Reviews

Review: The Silver Lining Episode 2: Two Households

September 23, 2010, Author: Michael Charge

Before I start I have a confession; I have never played a King’s Quest game. I’ve done a little bit of research before playing this latest game but I have never picked up one of the classic games and unfortunately, this new episode isn’t that good.

For those of you that don’t know, A Silver Lining is an unofficial fan made sequel to the King’s Quest series of games made by Sierra back in olden times. After a tumultuous development (which has seen two separate cease and desist orders from the varying copyright holders), it’s finally being released in five episodes.

A plot about a plot?
The story of the second episode starts up at exactly the end of the first. Graham, the jaunty hat wearing main character, has set out to find out how to break a spell that was cast on his children in the first episode. You start the second with a list of things to find and some vague clues about where to go. The story is a major part of the game so I won’t spoil it for you but it isn’t exactly the best ever. Some of the writing is especially lacklustre for a game that revolves around telling a story, with a load of cringe worthy dialogue lines even before the voice actor touches them. It’s pretty hard to take a tenuous story seriously when almost every line feels like it was written by someone who doesn’t quite get how to write stories. It also fails to introduce you to any important concepts or world information from either the previous episode or from the world in general.

Erm, what?

Ah, good time for some gameplay
Of course, this is actually a game so you can’t spend the entire thing sat back watching video. The first episode has about twenty minutes of gameplay to an hour or so of narration and cut-scenes. I really disliked this as it was really, really boring due in part to the terrible writing. The second episode has actually improved the ratio to something more closely resembling a game. It plays as a standard adventure game, based around finding items and then using them in the correct place. There isn’t any combining of items to make new and bizarre items like in The Secret of Monkey island and there are only three verbs you can use (look, interact and talk). It makes it simple but the problem is that it eventually turns into a simple case of pickup everything and try it on every puzzle. This is the style that Lucasarts games kicked the shit out of when they were released and under no circumstances should we go back to it. The game is pretty cool in that it has responses for using the wrong item which could potentially be funny but as mentioned before, the writing really lets it down. The game also has an issue in telling you what to do, unlike other games, it tells you your overall goal and that’s it, with very few clues about where to go and what to look for.

Visual silver? Nope
The game gets worse. The graphics have to be some of the worst I have seen in the past few years. It looks almost exactly like the late ‘90’s 3D graphics of the last actual King’s Quest game, which for 2010 is not very good. Textures look flat, there’s a lack of effects and faces just look wrong. Compared with many other adventure games, you aren’t coming here for the visuals.

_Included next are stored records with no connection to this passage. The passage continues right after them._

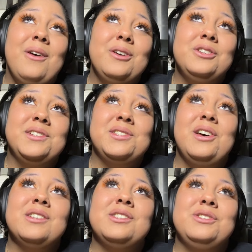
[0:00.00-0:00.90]
but now he
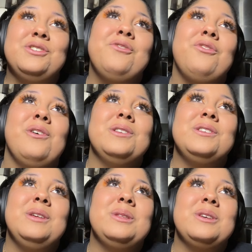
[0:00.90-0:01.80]
just lost his two
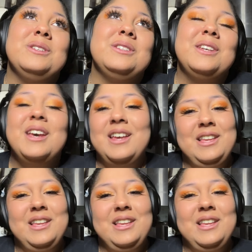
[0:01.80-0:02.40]
front teeth becauseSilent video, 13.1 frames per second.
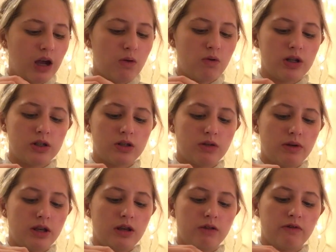I want it to
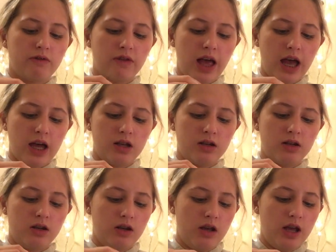be flat
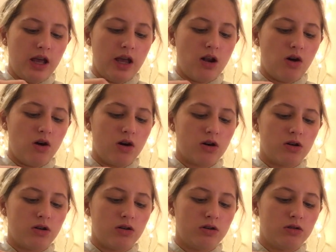and
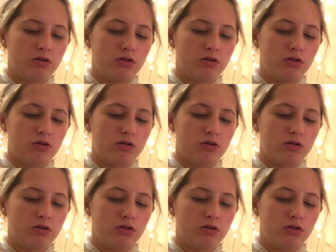hard.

Seriously, what is going on in this picture?

Audio silver? Nope again
Silver Lining’s audio is slightly better due mainly to its haunting music. All of the music tracks are beautiful and well worth a listen. It sounds like they got a very talented composer to work on it. Unfortunately, the voice acting is far less impressive. It sounds a little like amateur hour, which is understandable for a fan project. What is less understandable is just how annoying some of the actors are. The genie’s voice feels like nails on chalkboard while the narrator is nothing but annoying throughout; her little self plug is rather irritating.

Every cloud…
Overall, I cannot recommend this game to anyone except possibly insanely die hard King’s Quest fans. The only “silver lining” I could find in the game is the music, the rest is just a simple “find items to solve puzzles” adventure done in subpar graphics, voice acting and writing. Even for free, don’t play it.